Great work as always :thumb:


----------



## Jorge (Oct 12, 2009)

Great results James, I liked a lot of your videos ans sound tracks.

That´s my favorite body of BMW... E39 ... :thumb:

Best regards,

Jorge


----------



## tim (May 2, 2006)

Enjoyed that, nothing ridiculously fancy. Just good honest hard work.

Agree with the working alone comment, I've been tagteam detailing with a friend lately and the last one was a killer doing it solo!

Looking forward to seeing your new unit too!

Ps. RDS at 2.54 too deep to remove? Not doubting the work, just wondering.


----------



## Auto Finesse (Jan 10, 2007)

There was a couple of bits left in, a few RDS by the dent in rear pas door and one on the boot lid, you cant always remove everything, some times you have to take the edge off it and do what you can. for a 10 year old car that had not seen much love its not got much left in there. this is where IMO video show more, i could quite easy place my pics well and you think its 100%, not a mark anywhere, but im not afraid to show the odd bit some times has to be left, this is even explained to our clients, id much rather be honest and show it for what is is than hype it to be something its not


----------



## SimonBash (Jun 7, 2010)

Nice vid mate  

Great result having seen it when it arrived. What sort of removal rates where required to achieve that level of correction?


----------



## Auto Finesse (Jan 10, 2007)

Average around 3-5microns, as you know the boot had already been hit pretty hard reading down as low as 100-90 all over, same with some other areas on the car.


----------



## Roy (Jan 17, 2007)

Nice work James :thumb:

Like the vid too already watched it twice that track really makes it  but you knew that already.


----------



## SimonBash (Jun 7, 2010)

Yep not a great deal to play with was there, given how it arrived I'm sure the owner was over the moon. Definately prefer videos at the mo, although stills have their place I guess.


----------



## Prism Detailing (Jun 8, 2006)

Lovely work and like th others im enjoying the videos, might have to invest in a HD cam myself to keep up with the times lol


----------



## jedi-knight83 (Aug 11, 2006)

excellent video and of course brilliant work as usual James.

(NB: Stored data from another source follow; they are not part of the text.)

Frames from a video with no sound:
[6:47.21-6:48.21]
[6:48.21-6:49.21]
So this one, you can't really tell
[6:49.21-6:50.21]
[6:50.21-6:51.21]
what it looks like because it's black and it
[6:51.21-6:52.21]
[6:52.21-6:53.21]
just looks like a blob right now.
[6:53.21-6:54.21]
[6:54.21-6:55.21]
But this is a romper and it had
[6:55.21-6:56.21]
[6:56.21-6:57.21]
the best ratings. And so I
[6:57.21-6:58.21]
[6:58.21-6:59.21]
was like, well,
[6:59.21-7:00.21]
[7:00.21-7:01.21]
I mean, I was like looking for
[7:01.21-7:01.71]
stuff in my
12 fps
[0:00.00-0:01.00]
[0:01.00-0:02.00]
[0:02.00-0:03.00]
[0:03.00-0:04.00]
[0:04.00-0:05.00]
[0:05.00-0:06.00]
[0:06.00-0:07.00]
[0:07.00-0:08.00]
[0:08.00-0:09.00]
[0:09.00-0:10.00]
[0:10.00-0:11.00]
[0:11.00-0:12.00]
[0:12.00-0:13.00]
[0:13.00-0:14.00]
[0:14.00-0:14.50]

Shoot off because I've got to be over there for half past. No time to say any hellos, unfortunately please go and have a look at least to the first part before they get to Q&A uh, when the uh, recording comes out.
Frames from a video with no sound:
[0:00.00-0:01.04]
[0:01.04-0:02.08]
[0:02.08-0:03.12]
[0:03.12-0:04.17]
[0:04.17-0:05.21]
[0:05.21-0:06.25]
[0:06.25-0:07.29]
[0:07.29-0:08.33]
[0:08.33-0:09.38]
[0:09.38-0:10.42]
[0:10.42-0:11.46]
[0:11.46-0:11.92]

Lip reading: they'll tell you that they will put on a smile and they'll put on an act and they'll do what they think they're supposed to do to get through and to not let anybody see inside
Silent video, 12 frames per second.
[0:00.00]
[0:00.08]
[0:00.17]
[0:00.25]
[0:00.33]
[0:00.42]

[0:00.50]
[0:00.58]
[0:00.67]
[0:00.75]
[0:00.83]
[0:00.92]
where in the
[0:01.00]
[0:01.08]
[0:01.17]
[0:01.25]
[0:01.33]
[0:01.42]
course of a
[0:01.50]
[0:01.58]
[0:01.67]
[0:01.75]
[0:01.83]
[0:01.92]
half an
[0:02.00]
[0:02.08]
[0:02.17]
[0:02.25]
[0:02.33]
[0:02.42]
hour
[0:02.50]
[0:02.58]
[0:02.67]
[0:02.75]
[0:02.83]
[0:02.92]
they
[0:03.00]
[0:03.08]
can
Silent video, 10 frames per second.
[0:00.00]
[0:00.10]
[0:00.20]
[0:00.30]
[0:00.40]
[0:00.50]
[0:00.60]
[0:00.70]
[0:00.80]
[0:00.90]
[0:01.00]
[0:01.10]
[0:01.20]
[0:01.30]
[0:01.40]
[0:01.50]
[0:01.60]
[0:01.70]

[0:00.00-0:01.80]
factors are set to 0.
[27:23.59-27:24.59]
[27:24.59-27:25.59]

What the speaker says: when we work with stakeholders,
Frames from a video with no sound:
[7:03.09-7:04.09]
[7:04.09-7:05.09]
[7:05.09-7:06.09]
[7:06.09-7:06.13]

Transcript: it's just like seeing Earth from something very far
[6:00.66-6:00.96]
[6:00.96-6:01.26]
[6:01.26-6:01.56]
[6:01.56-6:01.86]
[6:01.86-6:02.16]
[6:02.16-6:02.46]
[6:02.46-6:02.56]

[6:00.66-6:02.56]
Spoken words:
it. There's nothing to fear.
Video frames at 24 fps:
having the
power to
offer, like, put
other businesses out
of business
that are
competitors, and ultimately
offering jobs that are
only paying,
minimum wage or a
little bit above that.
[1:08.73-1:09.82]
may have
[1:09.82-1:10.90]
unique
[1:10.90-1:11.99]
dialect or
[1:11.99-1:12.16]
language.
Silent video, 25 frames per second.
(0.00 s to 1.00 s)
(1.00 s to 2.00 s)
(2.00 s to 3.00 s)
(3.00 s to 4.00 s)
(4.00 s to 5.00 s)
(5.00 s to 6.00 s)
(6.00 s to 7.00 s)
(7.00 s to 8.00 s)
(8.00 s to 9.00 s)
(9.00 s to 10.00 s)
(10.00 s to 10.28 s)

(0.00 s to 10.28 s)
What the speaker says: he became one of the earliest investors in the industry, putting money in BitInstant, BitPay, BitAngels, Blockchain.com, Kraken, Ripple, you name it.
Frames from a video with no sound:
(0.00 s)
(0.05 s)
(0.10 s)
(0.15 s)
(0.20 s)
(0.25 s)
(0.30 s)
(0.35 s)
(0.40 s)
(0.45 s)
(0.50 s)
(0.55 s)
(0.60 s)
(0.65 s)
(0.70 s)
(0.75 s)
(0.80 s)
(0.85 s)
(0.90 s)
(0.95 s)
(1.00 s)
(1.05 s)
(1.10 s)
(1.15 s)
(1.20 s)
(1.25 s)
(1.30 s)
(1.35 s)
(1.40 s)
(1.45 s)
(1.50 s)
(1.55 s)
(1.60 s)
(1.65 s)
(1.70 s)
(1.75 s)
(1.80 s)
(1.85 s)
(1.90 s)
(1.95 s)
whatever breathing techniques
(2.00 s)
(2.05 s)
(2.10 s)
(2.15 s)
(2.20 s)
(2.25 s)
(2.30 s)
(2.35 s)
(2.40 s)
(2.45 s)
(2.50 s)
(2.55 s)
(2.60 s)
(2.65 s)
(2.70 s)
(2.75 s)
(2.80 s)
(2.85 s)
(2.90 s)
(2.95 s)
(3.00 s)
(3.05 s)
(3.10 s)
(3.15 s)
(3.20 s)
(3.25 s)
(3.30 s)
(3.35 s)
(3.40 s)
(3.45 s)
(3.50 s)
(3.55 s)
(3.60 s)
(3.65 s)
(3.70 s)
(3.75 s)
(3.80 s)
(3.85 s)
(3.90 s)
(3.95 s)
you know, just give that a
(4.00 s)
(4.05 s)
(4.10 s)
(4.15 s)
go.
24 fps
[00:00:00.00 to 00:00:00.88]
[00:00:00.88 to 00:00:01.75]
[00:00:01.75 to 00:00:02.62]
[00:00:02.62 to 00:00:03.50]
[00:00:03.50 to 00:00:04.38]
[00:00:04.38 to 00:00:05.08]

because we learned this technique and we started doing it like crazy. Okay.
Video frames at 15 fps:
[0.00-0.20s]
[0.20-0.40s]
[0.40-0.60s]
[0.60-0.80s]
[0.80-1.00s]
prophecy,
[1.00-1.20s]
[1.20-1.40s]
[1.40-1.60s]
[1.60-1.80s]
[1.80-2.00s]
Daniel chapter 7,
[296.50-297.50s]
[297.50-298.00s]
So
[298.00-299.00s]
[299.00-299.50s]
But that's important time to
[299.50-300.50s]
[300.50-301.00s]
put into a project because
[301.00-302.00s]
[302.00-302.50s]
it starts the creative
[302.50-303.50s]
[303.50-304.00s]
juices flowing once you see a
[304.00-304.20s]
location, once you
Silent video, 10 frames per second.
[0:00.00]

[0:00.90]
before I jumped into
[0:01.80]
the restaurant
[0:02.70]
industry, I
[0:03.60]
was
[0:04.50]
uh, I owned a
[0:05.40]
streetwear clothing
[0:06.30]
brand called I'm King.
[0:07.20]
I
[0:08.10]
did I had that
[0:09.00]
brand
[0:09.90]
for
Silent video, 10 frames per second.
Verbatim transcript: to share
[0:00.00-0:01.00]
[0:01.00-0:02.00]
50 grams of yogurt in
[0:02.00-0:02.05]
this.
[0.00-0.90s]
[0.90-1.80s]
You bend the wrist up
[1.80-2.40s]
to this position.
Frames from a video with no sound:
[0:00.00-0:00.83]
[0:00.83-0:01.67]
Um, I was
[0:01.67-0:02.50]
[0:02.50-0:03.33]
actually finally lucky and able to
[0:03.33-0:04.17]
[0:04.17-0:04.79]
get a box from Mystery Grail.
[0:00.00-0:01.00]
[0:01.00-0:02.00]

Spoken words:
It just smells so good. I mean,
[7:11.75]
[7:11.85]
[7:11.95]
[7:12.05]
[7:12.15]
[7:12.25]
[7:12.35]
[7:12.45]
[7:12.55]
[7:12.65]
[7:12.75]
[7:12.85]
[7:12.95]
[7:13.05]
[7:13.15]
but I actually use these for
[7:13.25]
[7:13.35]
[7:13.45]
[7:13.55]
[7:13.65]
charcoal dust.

What was the track on the video?


----------



## Rgk Detailing (Dec 6, 2006)

Nice work, videos really do show the amount of work that has went into a detail, Im a big fan of the E39 shape 5 series also, and that one is a beauty!.


----------



## Hoppo32 (Nov 18, 2008)

Cracking work, looks nothing like a 10 year old car when you had finished with it


----------



## Auto Finesse (Jan 10, 2007)

Roy said:


> Nice work James :thumb:
> 
> Like the vid too already watched it twice that track really makes it  but you knew that already.


Thanks Roy :thumb:



Prism Detailing said:


> Lovely work and like th others im enjoying the videos, might have to invest in a HD cam myself to keep up with the times lol


All i shot them on is my point and click on movie mode,  just get your self a little cam that can shot HD.



jedi-knight83 said:


> excellent video and of course brilliant work as usual James.
> 
> What was the track on the video?


Thanks Nathan, track is called Cracks, feat Belle Humble, its by Freestylers, and that one on the video is the remix by funk pavillion, quite a big Dubstep track at the moment, been top down load for a few weeks now :thumb:


----------



## slrestoration (Nov 11, 2009)

Awesome transformation & cracking video:thumb:
What machine polisher are you using, is it a flex?


----------



## jedi-knight83 (Aug 11, 2006)

Dont suppose your gonna let on which software you used to edit the video?  I've been using muvee reveal but your finished product looks higher quality.


----------



## pcc (Oct 11, 2006)

tim said:


> Ps. RDS at 2.54 too deep to remove? Not doubting the work, just wondering.


Why? Surely if youve seen any of his other posts you can safely assume that they were. Piccy..


----------



## inkiboo (Aug 2, 2010)

Just wanted to add, I'm the owner of the M5. Bought it a month ago and while mechanically it is brilliant, bodywork wise it was not.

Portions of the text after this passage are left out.